Some 83 irregular migrants abandoned in northern Niger were rescued by a team affiliated with the International Organization for Migration (IOM), the body announced Tuesday.

In a statement, the IOM said the team rescued 42 males and 41 females bound for Libya on Sept. 3 in the desert Agadez region, with most of the migrants being Nigerian, though some of the men were from Togo, Mali and Ghana. Twin four-year-old girls were also among the rescued.

After leaving the northeastern town of Dirkou, the smugglers transporting the migrants "spotted military vehicles on the road up ahead and feared the authorities had spotted them and their migrant cargo," the statement said.

"Rather than risk arrest, the migrants explained, their four drivers abandoned their passengers, after first taking all their belongings."

The rescue operation carried out by the IOM's Search and Rescue (SAR) team in collaboration with the General Directorate for Civil Protection in Niger and support from the EU, took place in the Sahara Desert, "where temperatures frequently surpass 38° Celsius [...] and where hundreds of migrants are believed to have perished from dehydration, vehicle accidents and assault in recent years."

"We were stranded for three days without food or water.

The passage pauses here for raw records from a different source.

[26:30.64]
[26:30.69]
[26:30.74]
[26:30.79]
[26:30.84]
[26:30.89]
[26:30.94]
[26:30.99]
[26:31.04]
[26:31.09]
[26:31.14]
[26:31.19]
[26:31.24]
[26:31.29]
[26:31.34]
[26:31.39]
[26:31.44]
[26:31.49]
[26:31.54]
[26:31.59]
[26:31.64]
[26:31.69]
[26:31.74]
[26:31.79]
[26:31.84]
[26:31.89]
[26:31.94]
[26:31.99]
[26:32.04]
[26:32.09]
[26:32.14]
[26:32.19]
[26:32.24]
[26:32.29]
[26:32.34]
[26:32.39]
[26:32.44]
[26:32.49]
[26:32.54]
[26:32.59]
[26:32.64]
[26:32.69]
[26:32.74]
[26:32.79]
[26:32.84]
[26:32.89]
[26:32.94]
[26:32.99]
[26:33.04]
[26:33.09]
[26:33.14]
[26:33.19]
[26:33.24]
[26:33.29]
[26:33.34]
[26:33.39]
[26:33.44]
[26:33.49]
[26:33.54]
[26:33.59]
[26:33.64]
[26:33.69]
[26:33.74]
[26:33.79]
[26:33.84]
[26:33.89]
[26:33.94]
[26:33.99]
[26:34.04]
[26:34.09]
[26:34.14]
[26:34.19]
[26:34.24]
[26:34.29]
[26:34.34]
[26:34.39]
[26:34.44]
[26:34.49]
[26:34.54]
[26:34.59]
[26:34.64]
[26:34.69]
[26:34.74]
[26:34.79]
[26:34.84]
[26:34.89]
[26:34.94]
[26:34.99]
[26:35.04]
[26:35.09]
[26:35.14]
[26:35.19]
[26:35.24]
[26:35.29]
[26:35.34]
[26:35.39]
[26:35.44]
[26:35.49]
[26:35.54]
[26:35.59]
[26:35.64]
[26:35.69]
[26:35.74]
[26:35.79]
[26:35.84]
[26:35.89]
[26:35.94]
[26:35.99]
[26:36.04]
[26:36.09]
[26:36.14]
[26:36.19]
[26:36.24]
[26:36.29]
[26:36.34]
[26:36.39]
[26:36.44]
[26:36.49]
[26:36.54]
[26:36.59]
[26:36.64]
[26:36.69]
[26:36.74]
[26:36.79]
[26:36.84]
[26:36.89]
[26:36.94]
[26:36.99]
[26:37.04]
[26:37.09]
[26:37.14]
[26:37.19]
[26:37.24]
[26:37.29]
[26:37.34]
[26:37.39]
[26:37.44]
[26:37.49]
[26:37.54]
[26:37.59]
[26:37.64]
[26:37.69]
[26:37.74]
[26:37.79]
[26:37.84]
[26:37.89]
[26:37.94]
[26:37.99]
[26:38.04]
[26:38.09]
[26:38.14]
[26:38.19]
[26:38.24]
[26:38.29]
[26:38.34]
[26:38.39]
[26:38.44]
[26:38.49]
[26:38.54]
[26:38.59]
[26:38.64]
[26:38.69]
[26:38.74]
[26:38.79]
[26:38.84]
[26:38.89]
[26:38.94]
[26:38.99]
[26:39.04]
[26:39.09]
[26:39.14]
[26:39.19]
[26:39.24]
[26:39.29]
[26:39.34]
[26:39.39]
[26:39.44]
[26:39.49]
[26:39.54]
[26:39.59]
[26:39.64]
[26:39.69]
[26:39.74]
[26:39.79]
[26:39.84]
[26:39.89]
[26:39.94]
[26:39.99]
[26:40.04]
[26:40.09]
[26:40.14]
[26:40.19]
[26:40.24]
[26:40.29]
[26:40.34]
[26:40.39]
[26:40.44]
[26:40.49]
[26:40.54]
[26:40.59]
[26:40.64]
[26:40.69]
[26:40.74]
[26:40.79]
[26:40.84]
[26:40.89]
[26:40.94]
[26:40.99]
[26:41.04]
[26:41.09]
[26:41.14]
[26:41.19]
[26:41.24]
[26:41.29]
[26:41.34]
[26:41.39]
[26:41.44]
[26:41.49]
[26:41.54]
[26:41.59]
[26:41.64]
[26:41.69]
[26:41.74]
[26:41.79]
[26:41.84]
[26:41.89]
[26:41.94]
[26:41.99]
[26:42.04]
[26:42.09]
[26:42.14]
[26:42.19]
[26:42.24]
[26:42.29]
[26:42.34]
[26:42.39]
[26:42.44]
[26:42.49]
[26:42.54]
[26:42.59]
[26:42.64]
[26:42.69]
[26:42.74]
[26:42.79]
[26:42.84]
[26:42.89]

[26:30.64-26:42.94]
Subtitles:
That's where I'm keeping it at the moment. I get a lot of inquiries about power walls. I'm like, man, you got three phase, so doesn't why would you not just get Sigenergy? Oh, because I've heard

We searched for water, but all we found were dirty wells used by livestock. So, we were not able to drink at all," the IOM quoted one of the rescued migrants as saying.

Many of the migrants were found "dehydrated, injured and in need of immediate medical assistance," according to the statement.

"After receiving water, food and medical care, the migrants were transported to a COVID-19 confinement site in Dirkou where they will undergo a 14-day quarantine period."

So far in 2020 only, some 404 migrants have been aided through SAR operations in both Agadez and Dirkou.

"It is impossible to know how many migrants have died attempting to cross the Sahara. Many bodies are buried during sandstorms, never to be found again," Barbara Rijks, the IOM's mission chief in Niger, was quoted as saying in the statement.